OMAHA, Neb. (KMTV) - — Community organizations are working with the city of Omaha to improve one of Omaha's most iconic areas.
North Omaha's 24th Street Corridor is home to several small businesses, but the community would like to see the area grow and thrive, as it once did.
"Once upon a time, it was developed, there were a lot of businesses," Omaha Economic Development Corporation President Michael Maroney said. [There was] a lot of activity and just lot of excitement in the community."
Historians say redlining happened in North Omaha as early as the 1920s.
Redlining was the practice of institutions like banks, insurance companies, and government agencies denying loans, policies and other financial support to low-income and minority communities in a city.
"When we look at the disparities and inequities for today, they just didn't manifest," Co-Founder of Un-design the Redline April De Simone said. "We didn't wake up and find our communities severely dis invested, whether its infrastructure, whether its economy this is a long intentional process.
De Simone recently brought the Un-design the Redline Exhibit to North Omaha.
"Un-design the redline is an exhibition that starts with redlining policies and we talk about FHA policies," she said.
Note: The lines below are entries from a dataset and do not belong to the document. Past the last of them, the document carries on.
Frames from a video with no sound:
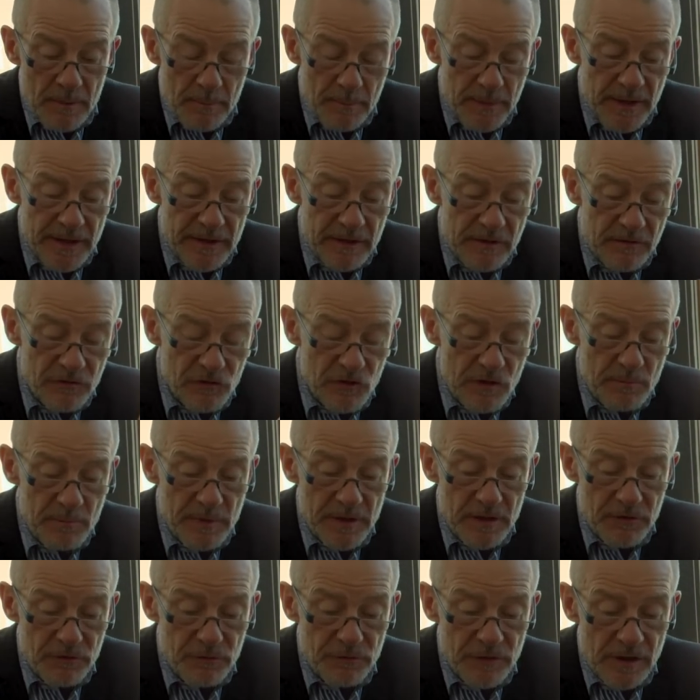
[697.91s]
by the
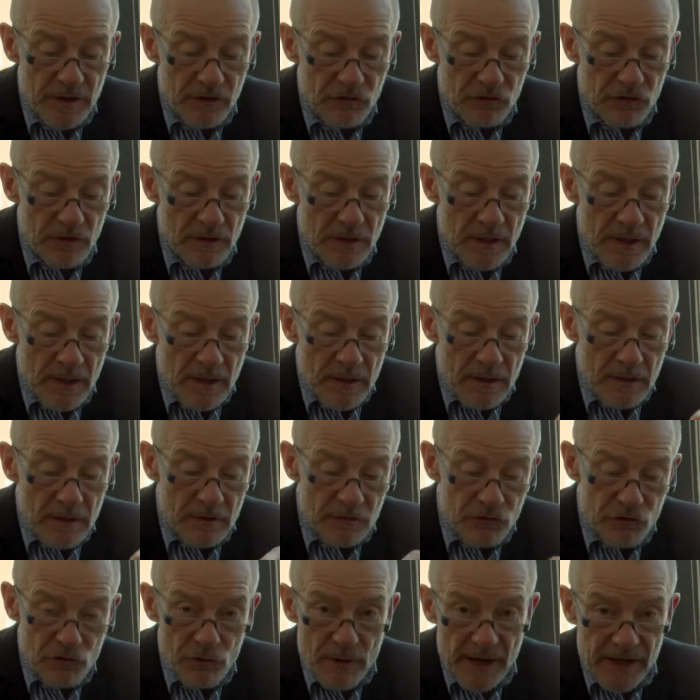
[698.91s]
gps function
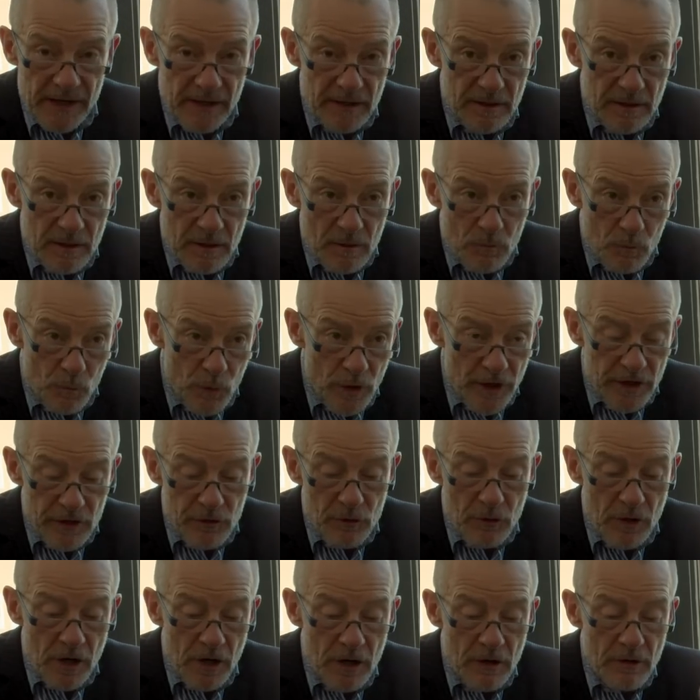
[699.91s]
track where
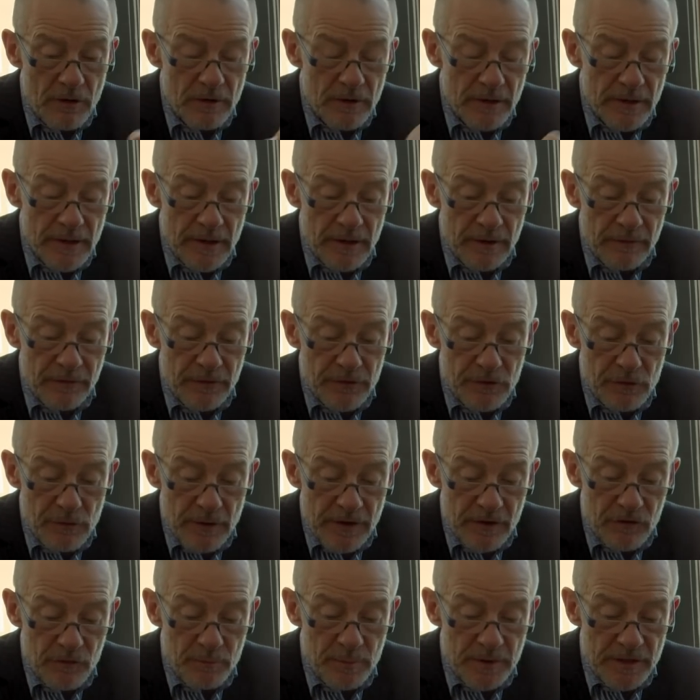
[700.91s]
you are on your
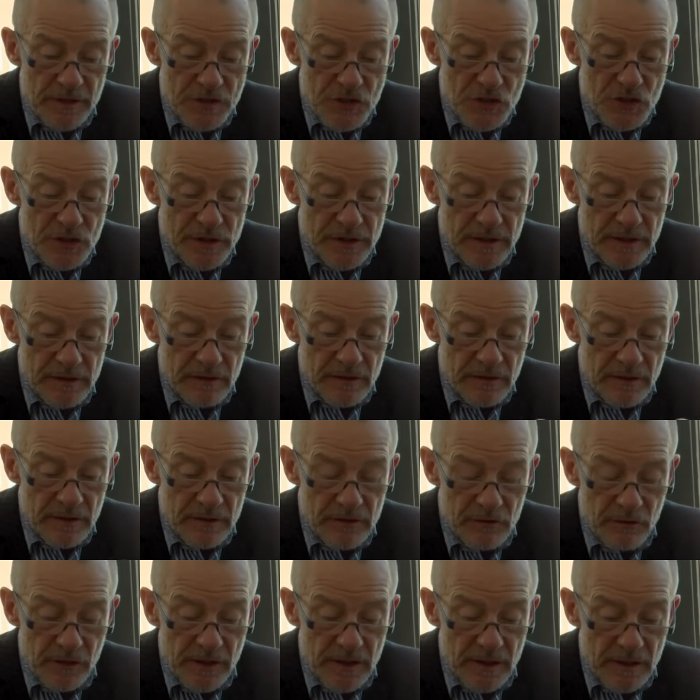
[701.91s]
expedition and
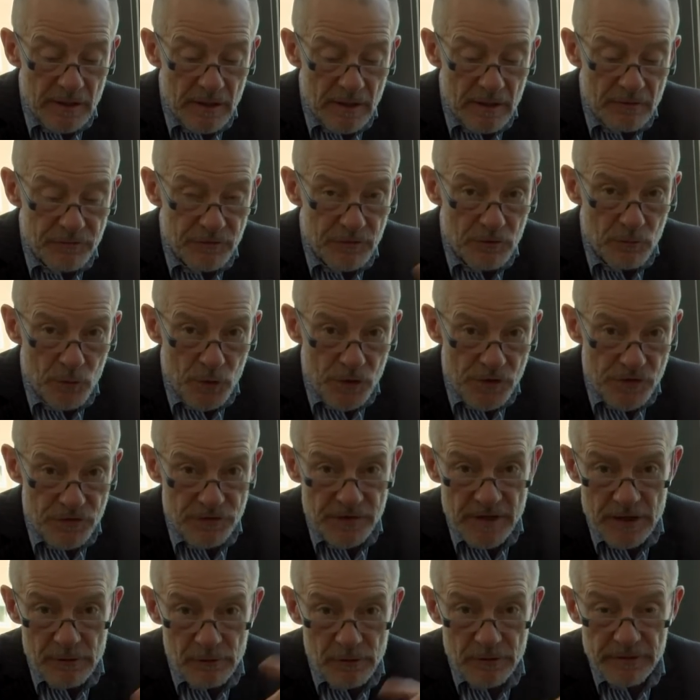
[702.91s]
then you can afterwards
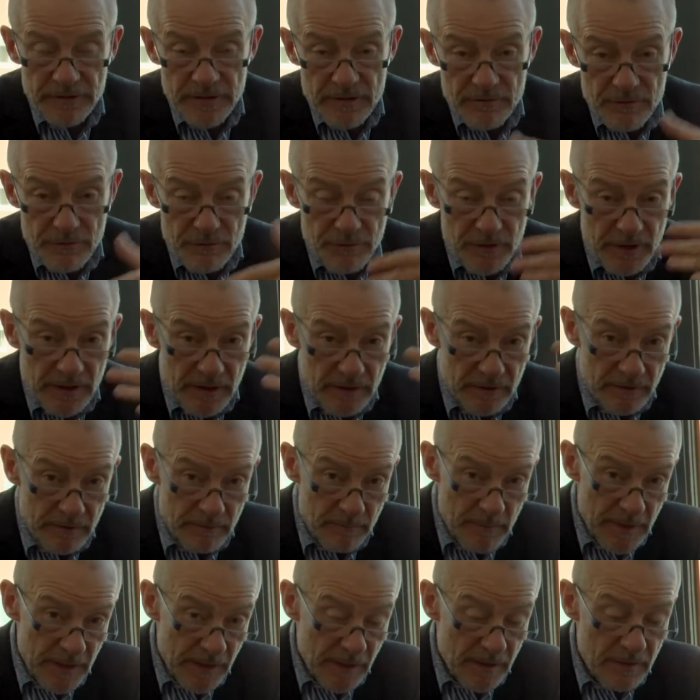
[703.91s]
download everything and
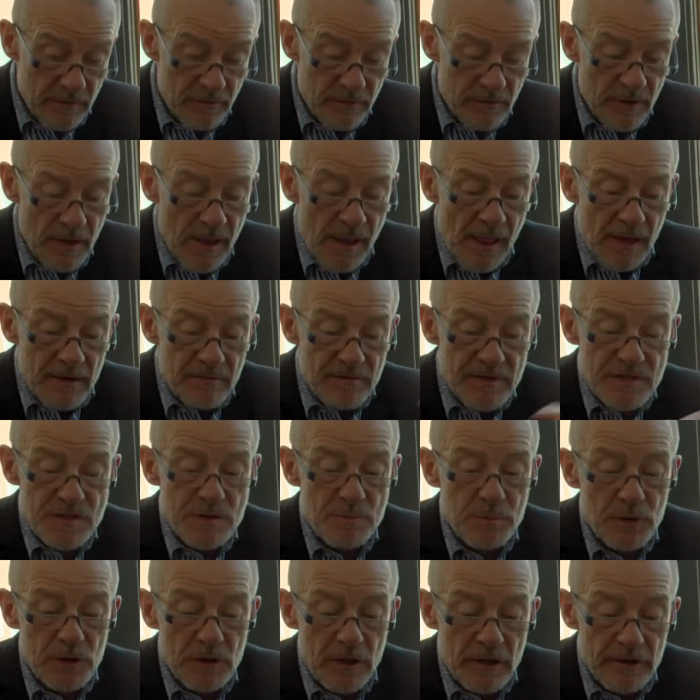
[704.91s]
make it
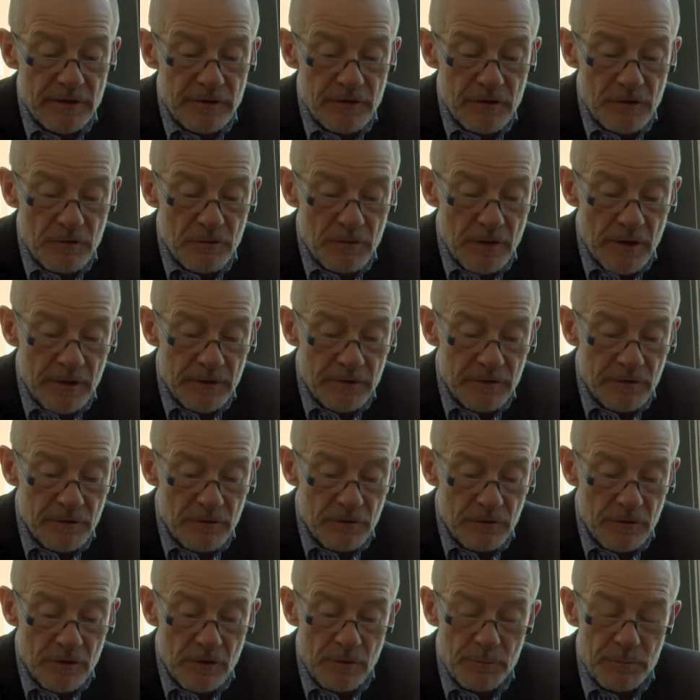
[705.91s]
visible on you on
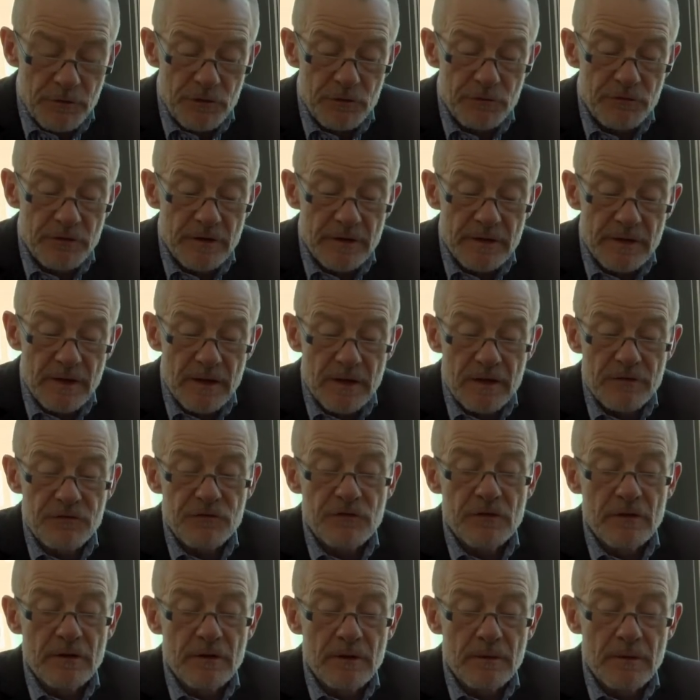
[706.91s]
your computer and I
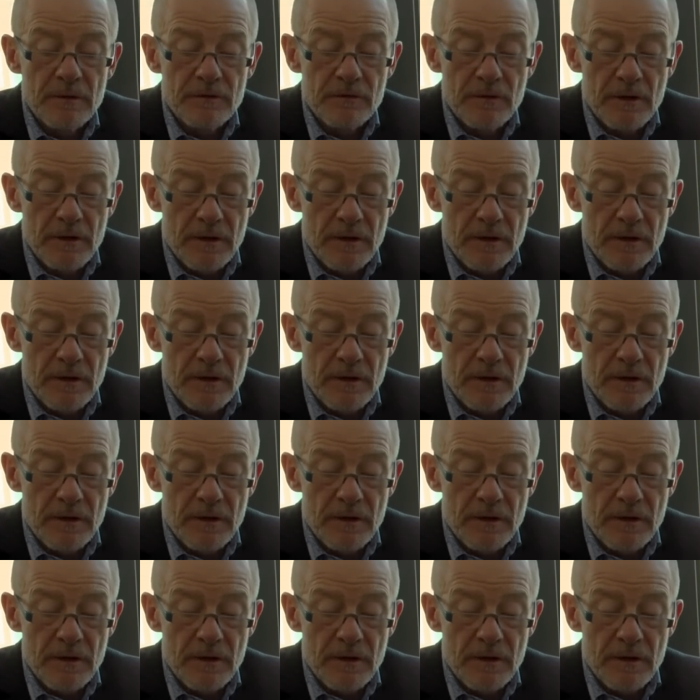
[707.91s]
asked uh,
But then we have this timeline that we put redlining in its proper historical context."
City of Omaha neighborhood planner Manuel Cook says it's had a direct impact on North Omaha's business district.
"With the highway coming through and losing all that housing, you lose that much population and businesses struggle, and it's kind of like this circle of decline in some ways," Cook said.
That's why the city and the Metropolitan Area Planning Agency want North Omaha residents to give their input on way to improve the 24th Street Corridor.
"It's really trying to get housing back and bring people back to the community," Cook said. "Then you'll have more opportunities for businesses, more support for businesses, those sorts of things."
Omaha Economic Development Corporation President Michael Maroney says, people need to use their voice to help better their once thriving area.
"If they don't have an input into it, then somebody else is going to design their community, then they're going to want to know why, what happened, how come ... so they need to be engaged," Maroney said
Cook tells us residents are also concerned about issues like gentrification, and the speed limit, something he hopes the city can address.
The City of Omaha along with the Omaha-Council Bluffs Metropolitan Area Planning Agency (MAPA) are developing the Forever North study to learn more about what the community wants.
They're encouraging community members to attend the Community Design Workshop to give feedback.
The workshop is set for Tuesday from 6-8 p.m., at the Union for Contemporary Arts.